My son's third birthday fell at the onset of the 2004 Summer Olympics, so it seemed the obvious choice. We were inviting a lot of kids and all of their family members, so I made five 9 round
cakes - one red cake with red icing one blue cake with blue icing one green cake with green icing and one black cake with black icing (though the top of each was white icing - except for the
1" edge around each was it's appropriate color to look like rings) - and fitted them together on a big tray like the Olympic rings and covered the whole thing in tiny flags from all over
the world that I got for $2 from a flag web site. I also made round butter cookies each one decorated with icing of one of the Olympic colors. And I cut a huge watermelon into a fruit salad
holder and also decorated that with the little country flags. The tablecloth was stars and stripes. The party invitations were just postcards - color copies of originals I made on
construction paper - one side was a big torch next to which I had written "Please join us to Celebrate Nicholas' 3rd birthday and the onset of the Olympics" and the date and time
and the other side was the info about where and how to get there and left me space to write in the invitees' name and address and to place a stamp.

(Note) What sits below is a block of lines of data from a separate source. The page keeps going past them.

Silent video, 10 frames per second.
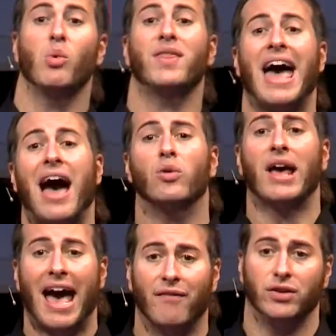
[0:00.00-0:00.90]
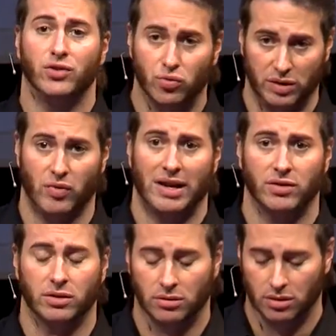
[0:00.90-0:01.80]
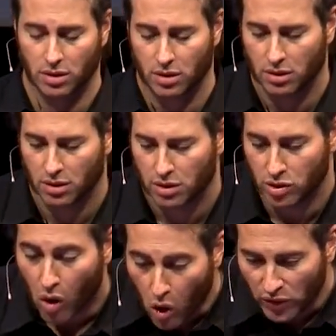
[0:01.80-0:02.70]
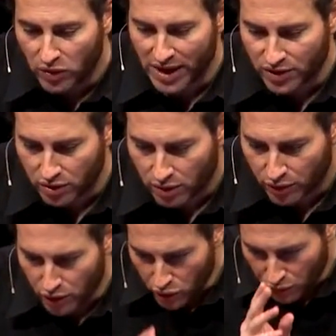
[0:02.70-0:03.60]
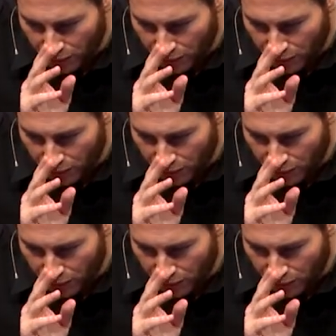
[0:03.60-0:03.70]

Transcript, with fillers: without having to re-render. You only render the new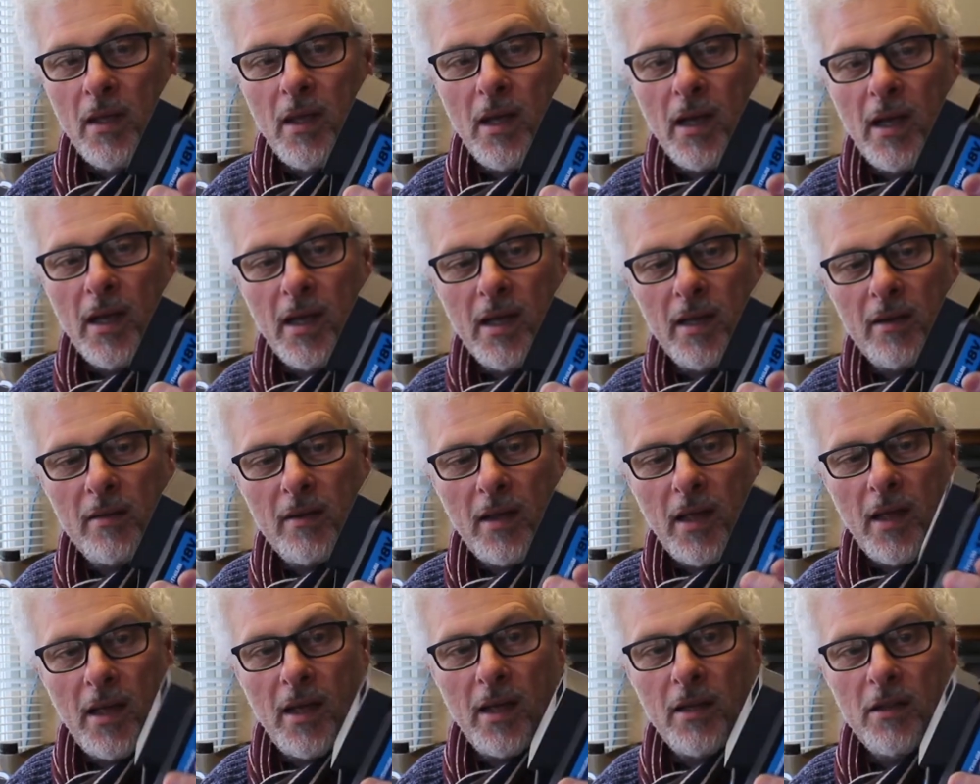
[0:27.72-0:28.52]

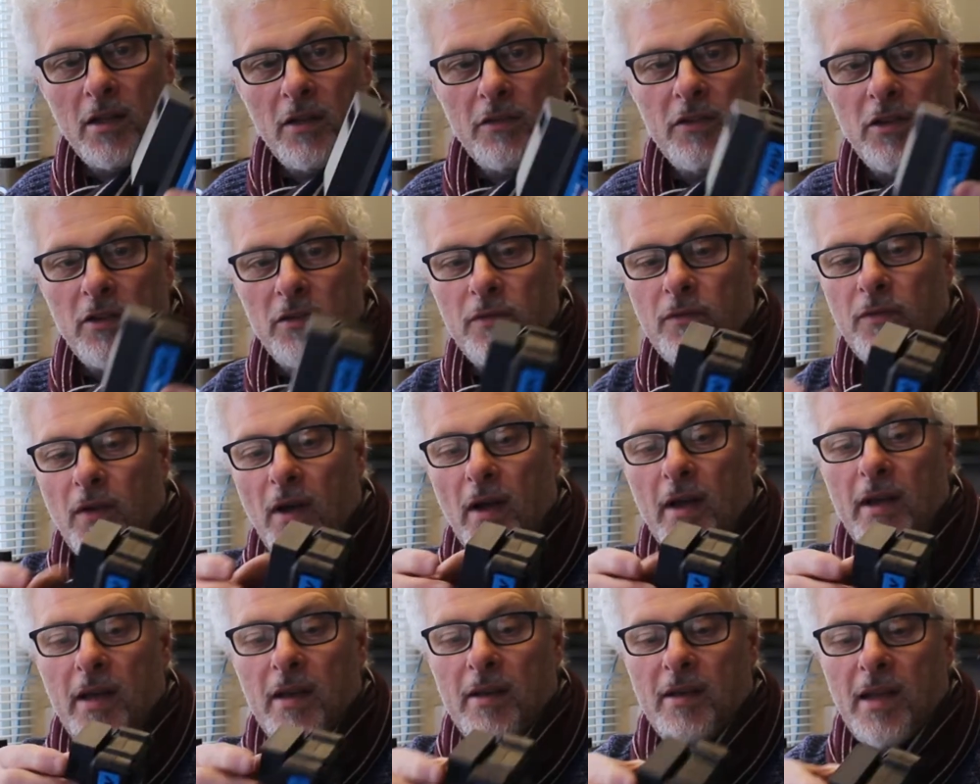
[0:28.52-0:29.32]
And uh, this is
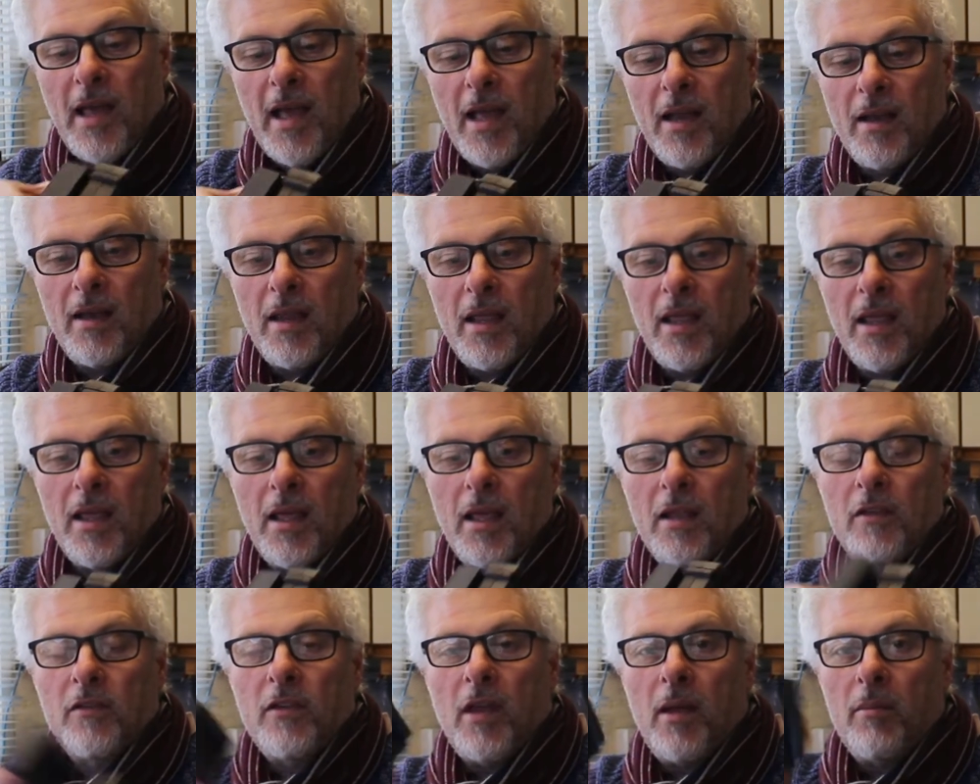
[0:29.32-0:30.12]
fine and
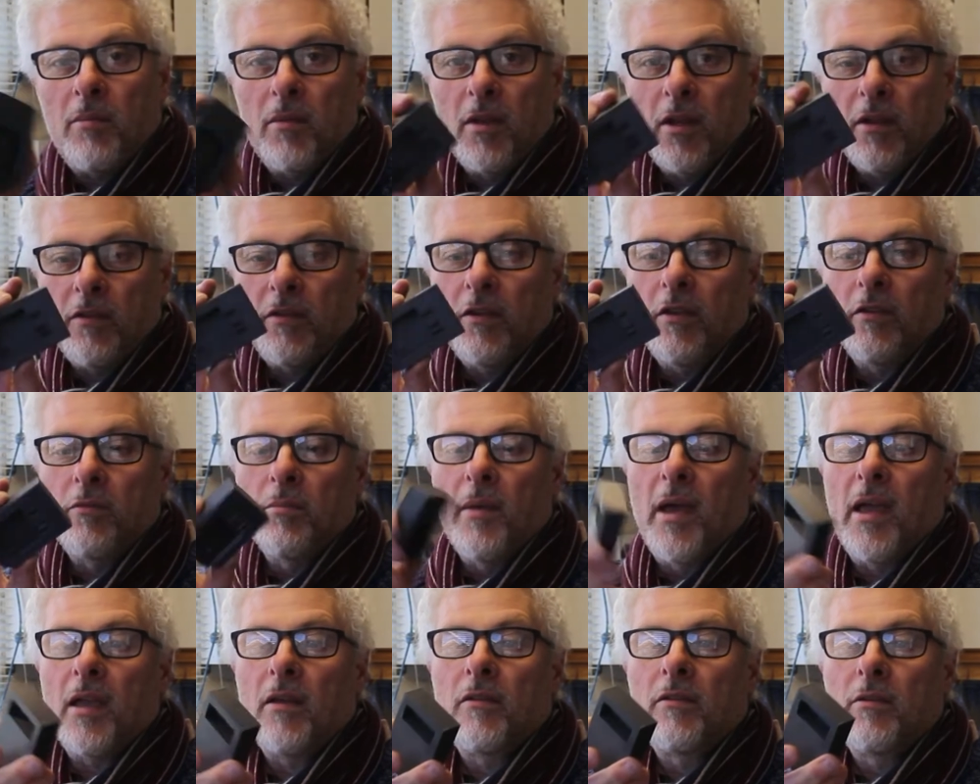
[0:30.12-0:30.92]
dandy, except this is
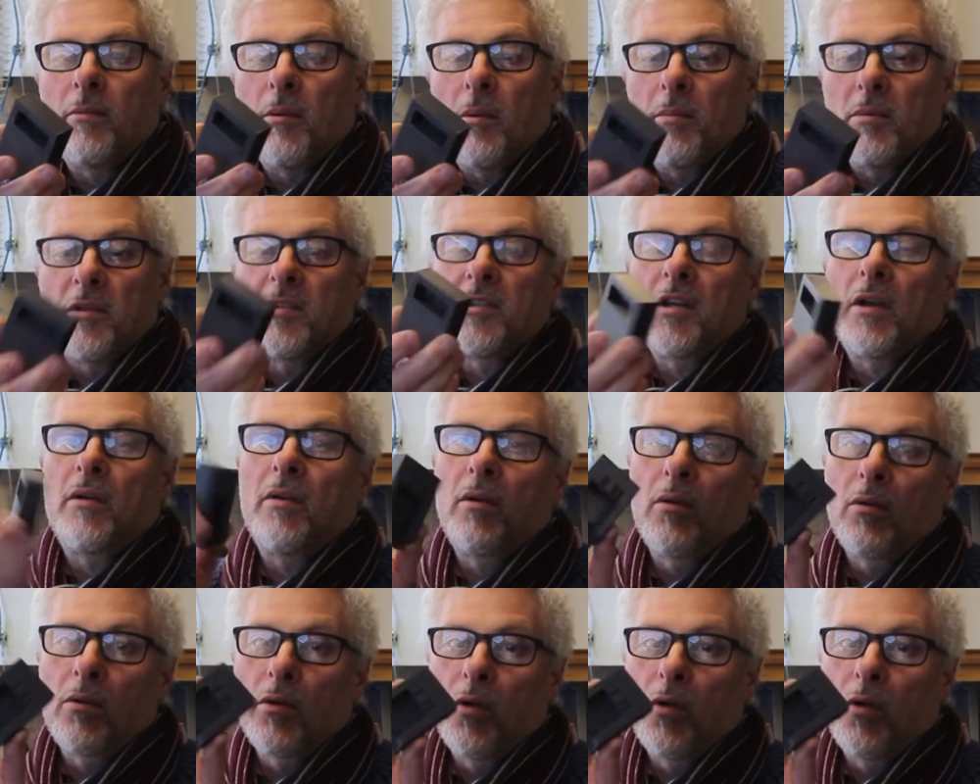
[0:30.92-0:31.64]
made from a material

For party favors I bought small (5 x 8 1/2") handled bags at the party store each one the color of one of the Olympic rings. And on each affixed a 2 x 4" sticky mailing label on which I wrote the child's name and drew in the Olympic rings. And on the other side I affixed an American flag. Inside was an American flag gold medal chocolates a plastic gold medal a coach's whistle some bouncy balls painted like sports balls and other things like that - all available at the local party store and very inexpensive. We played tons of games but none that required a winner: for one we filled dozens of water balloons before the party started and let the kids hurl them at targets (and each other and their parents!) that we'd drawn with chalk on the fence in the backyard and each kid got a plastic gold medal on a red white and blue ribbon every time they participated."